▸ Task brief
From the line containing "[00:00:00.80 to 00:00:01.00]" through the last line of the material, copy every line exactly, both ends inclusive; do not copy pictures.

══════════════════════════════

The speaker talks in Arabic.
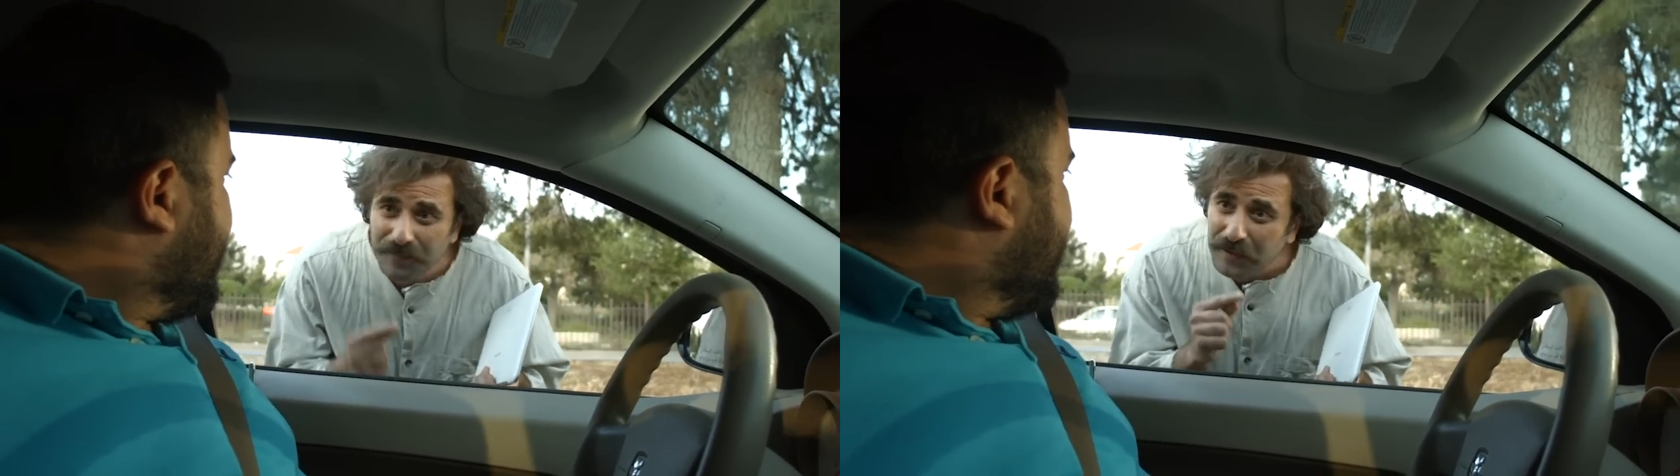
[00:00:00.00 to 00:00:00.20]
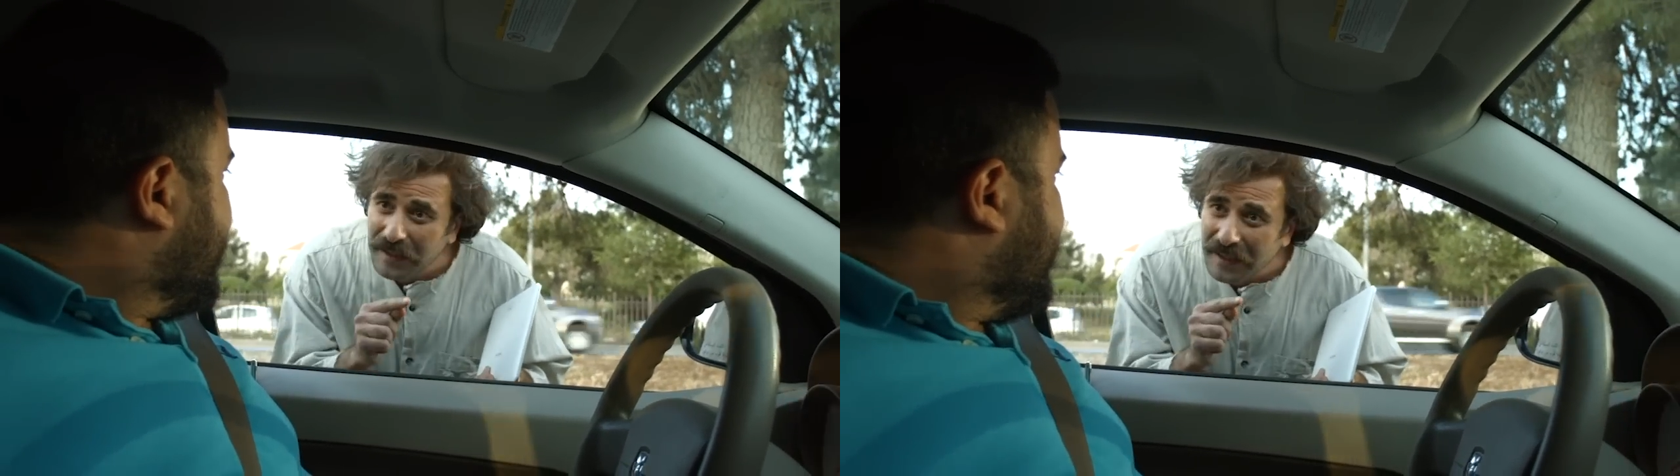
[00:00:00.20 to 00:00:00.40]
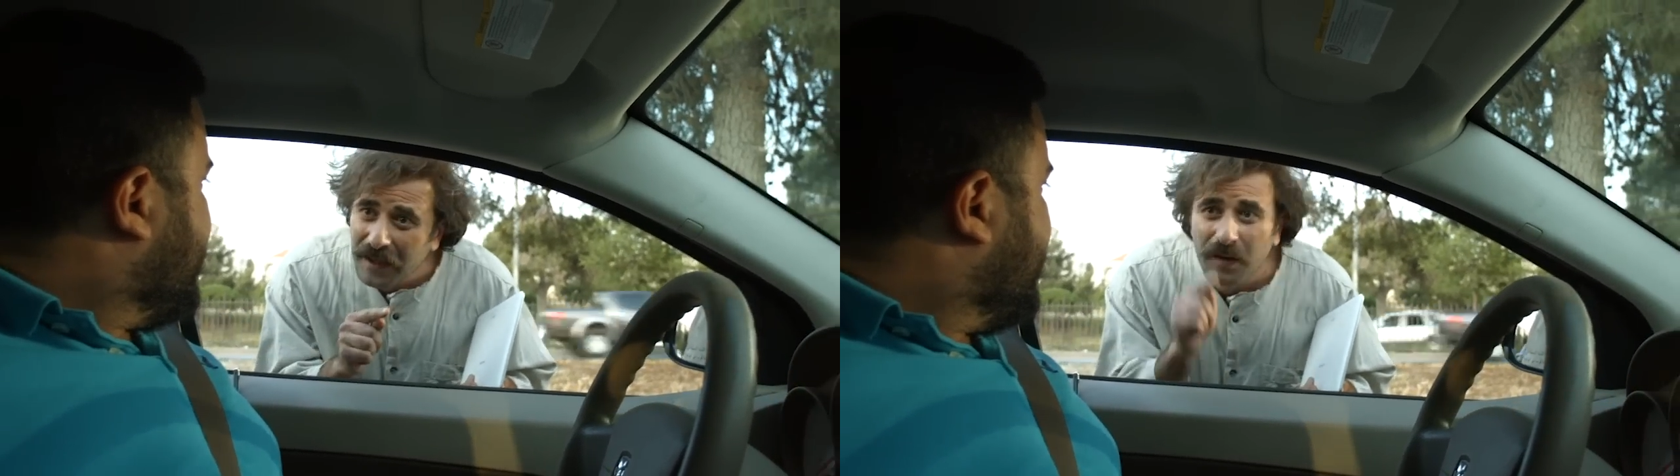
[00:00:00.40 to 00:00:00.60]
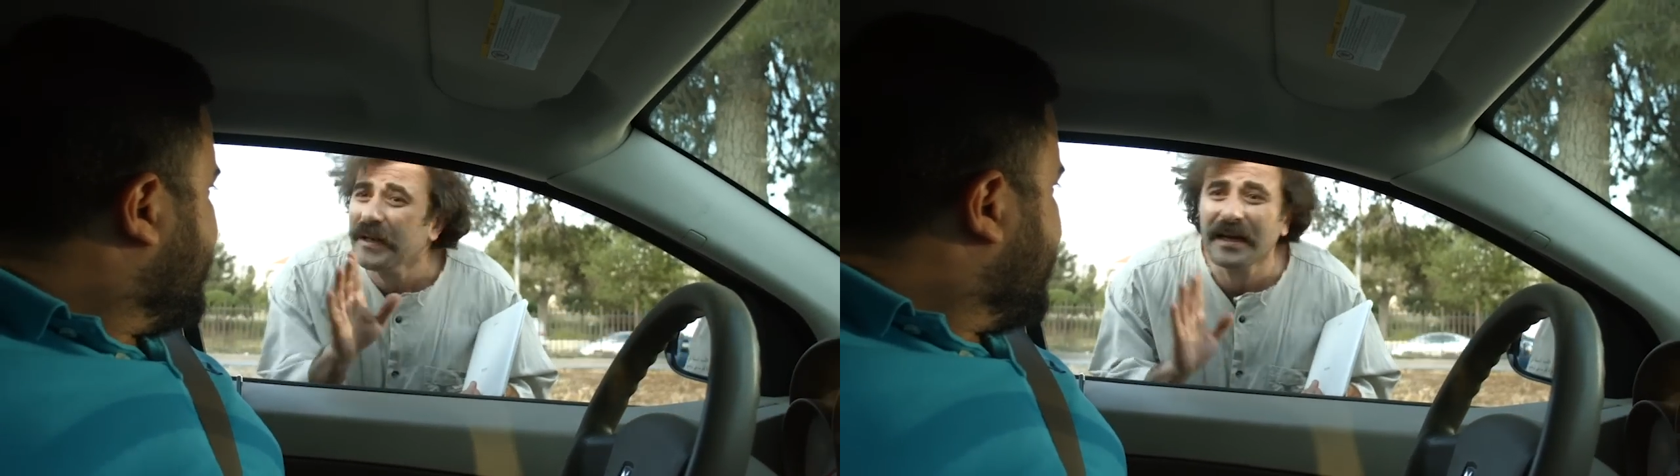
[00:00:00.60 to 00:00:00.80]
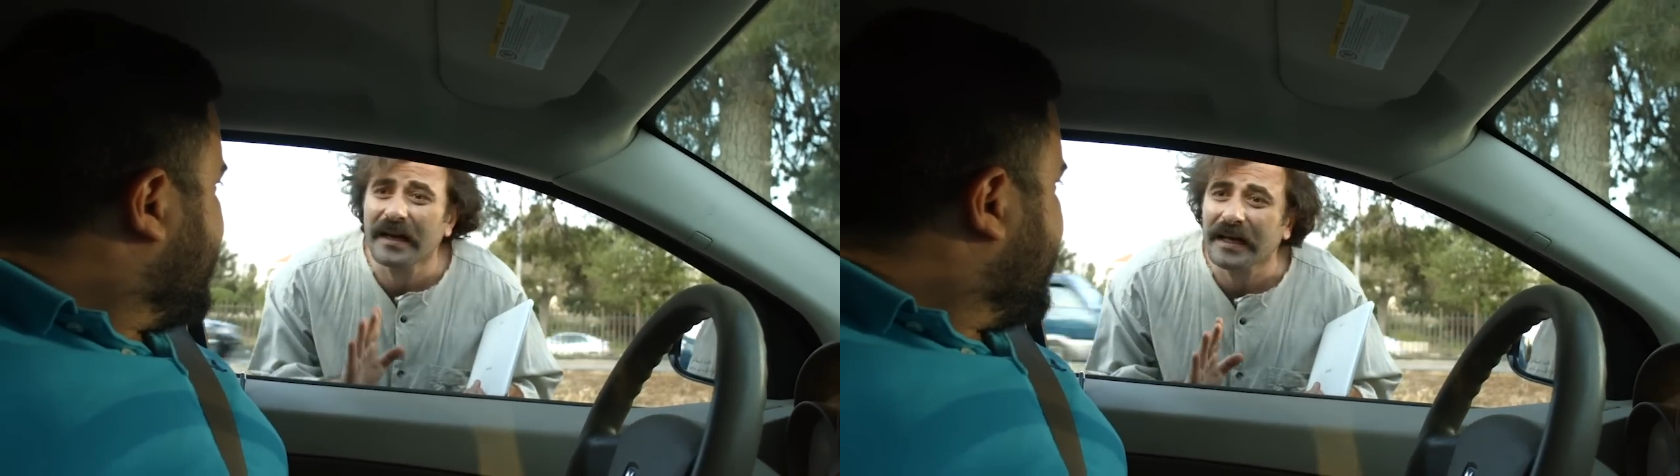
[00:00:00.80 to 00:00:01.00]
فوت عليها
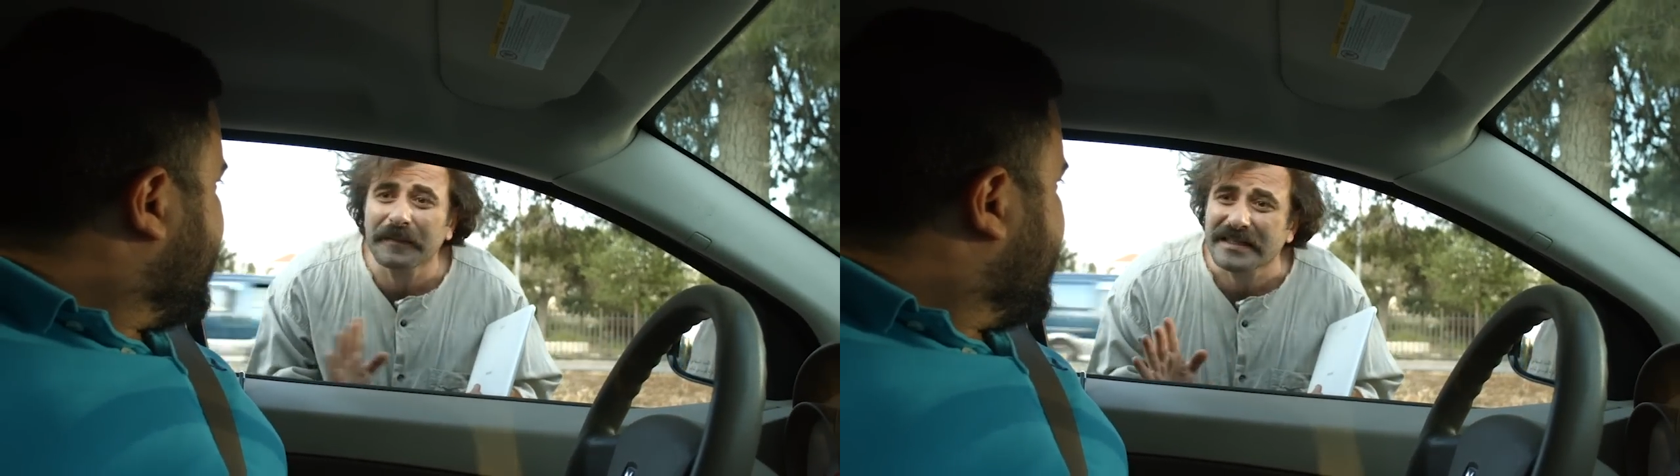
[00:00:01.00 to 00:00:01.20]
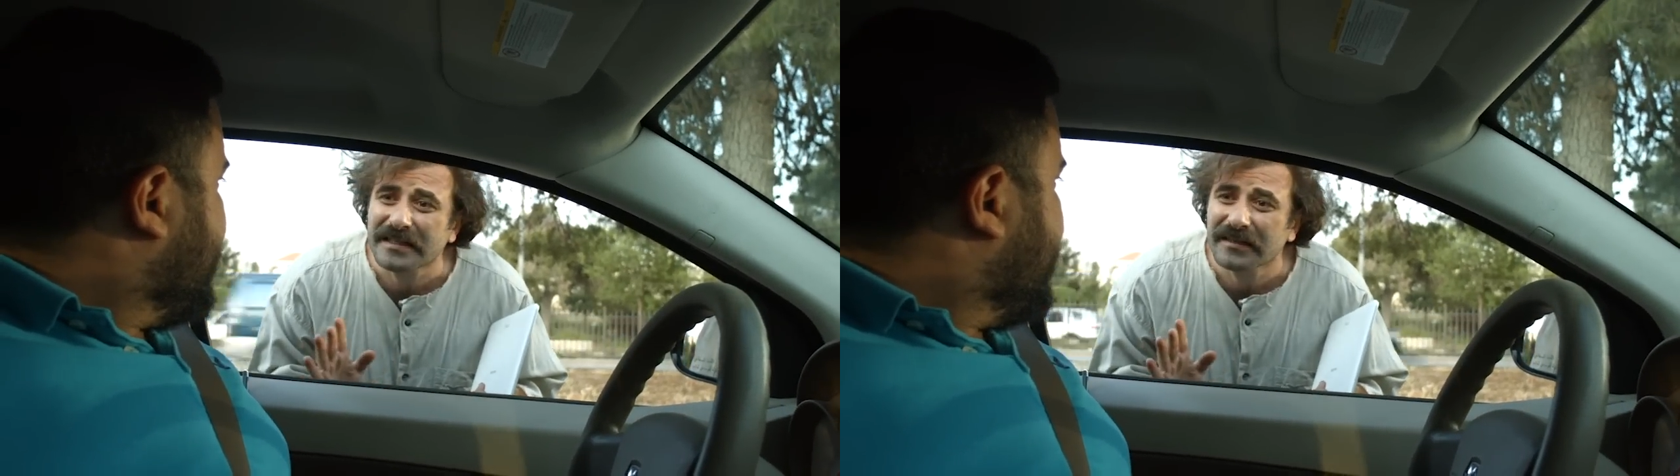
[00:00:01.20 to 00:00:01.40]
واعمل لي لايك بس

══════════════════════════════

▸ Written solution
[00:00:00.80 to 00:00:01.00]
فوت عليها
[00:00:01.00 to 00:00:01.20]
[00:00:01.20 to 00:00:01.40]
واعمل لي لايك بس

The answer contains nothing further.